Размер шрифта
-
+

Ошибка юной Анны - стр. 5

– Вот на этом празднике жизни я точно буду лишней. Поезжай один, а я буду встречать Новый год в компании.

– Почему вдруг лишней? – попробовал было возмутиться Александр.

Но в ответ услышал:

– Между родителями и детьми существует древний уговор – дети не должны огорчать родителей, а родители не должны мешать детям. Одно дело, если вы живете вместе и надумали пригласить меня в гости на встречу праздника, и другое – вот так.

«Ничего, – подумал Александр, понимая, что его идея с совместной встречей Нового года провалилась. – Будущий год мы точно станем встречать вчетвером…» Но было грустно расставаться с такой хорошей идеей, и отголоски этой грусти остались где-то в душе. В Питере к грусти добавилась ревность, и это притом, что Александр считал себя абсолютно неревнивым человеком. Кривил, конечно, душой, потому что ревность в той или иной мере свойственна всем людям, но если заменить слово «абсолютно» на «почти», то получилась бы правда. Беспричинная ревность, подозрительность и склонность к «самонакручиванию» были ему не свойственны. Но сознание того, что у любимой женщины кроме него есть еще кто-то, могло сильно огорчить.
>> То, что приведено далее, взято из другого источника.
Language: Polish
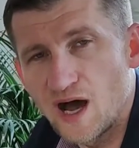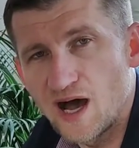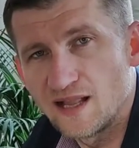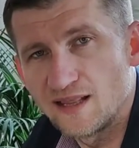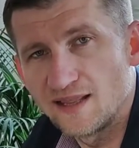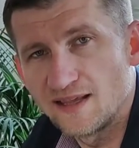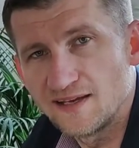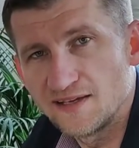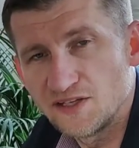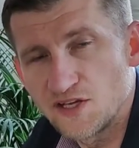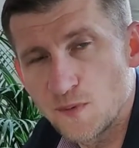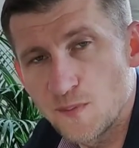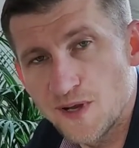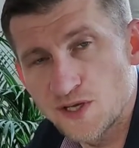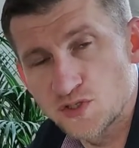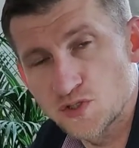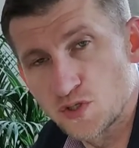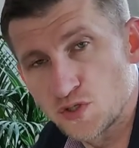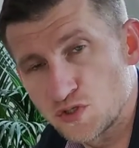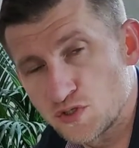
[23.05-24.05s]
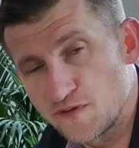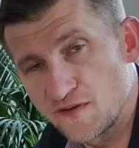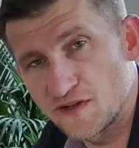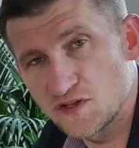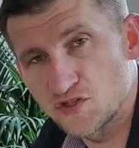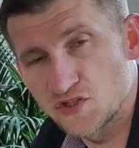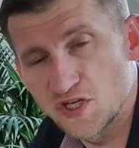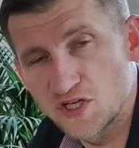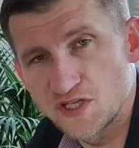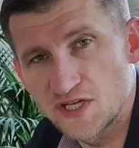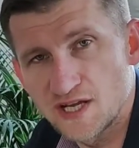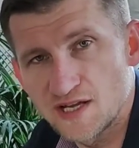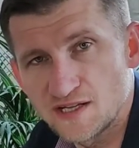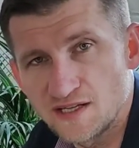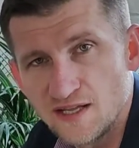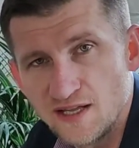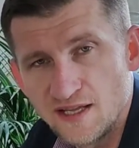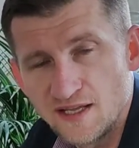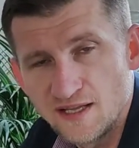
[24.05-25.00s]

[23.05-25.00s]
ale nie masz doświadczenia,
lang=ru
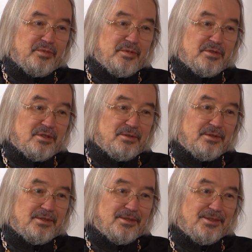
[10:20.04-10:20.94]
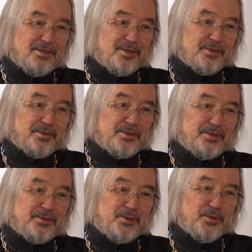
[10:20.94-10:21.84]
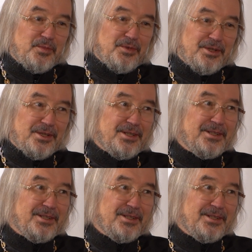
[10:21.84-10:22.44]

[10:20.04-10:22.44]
Римом сделать, или это утопия?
И огорчило.

Нагулявшись всласть по зимнему Петербургу (триста метров быстрым шагом под пробирающим до костей ветром – чашка кофе в теплом кафе, еще триста метров – еще одна чашка кофе, желательно с коньяком или ромом), Александр решил взять такси и перехватить Августу возле клиники, в которой она работала врачом-лаборантом. До этого они договаривались встретиться на площади Восстания, но Александр подумал, что в такую погоду не очень приятно идти от работы до метро пешком, пусть даже идти совсем недалеко. Чтобы не разминуться с Августой, он рассчитал время с двадцатиминутным запасом. Сидел в теплом уютном салоне такси, смотрел на двери, из которых должна была выйти Августа, слушал Коулмена Хокинса и думал о том, что в московском такси Хокинса никогда не услышишь, там вообще джаз не в почете, преобладает многонациональный шансон.

Августа вышла на самом пике очередного виртуозного музыкального пассажа. Александр заслушался и потому не сразу выскочил ей навстречу из машины. И хорошо, что не выскочил, потому что следом за Августой вышел высокий длинноволосый пижон в черном пальто. Почему Александр сразу классифицировал спутника Августы как пижона? Да потому что кто, кроме пижона, станет ходить без шапки студеной петербургской зимой? Локоны ему спрятать жалко? Длинный яркий красно-желто-зеленый шарф тоже не подходил ни к сезону, ни к строгому деловому фасону пальто. Правда, локоны и концы шарфа развевались на ветру очень красиво, эффектно, броско. Пижону ветер был не помеха, он встал у крыльца так, чтобы заслонить от ветра Августу, и простоял с ней несколько минут. И минуты эти показались, Александру вечностью. Спутник Августы придерживал ее за локоть, говорил что-то на ухо и вообще вел себя крайне фамильярно. Казацкая часть крови в Александре вскипела, в голове застучали надсадные злые молоточки, пальцы сами собой сжались в кулаки. Ему захотелось выйти, подойти к пижону и… Дальше он не успел осознать свои желания, потому что немецкая часть его крови ожидаемо подавила казацкую, – молоточки перестали стучать, кулаки разжались. Александр осознал, что он, сам того не желая, попал в дурацкую ситуацию и незачем ее усугублять глупым поведением. Самое правильное – сидеть в такси и ждать, чем закончится дело. Не исключено, что придется уехать, не объявляясь, чтобы Августа ненароком не решила, что он за ней следит.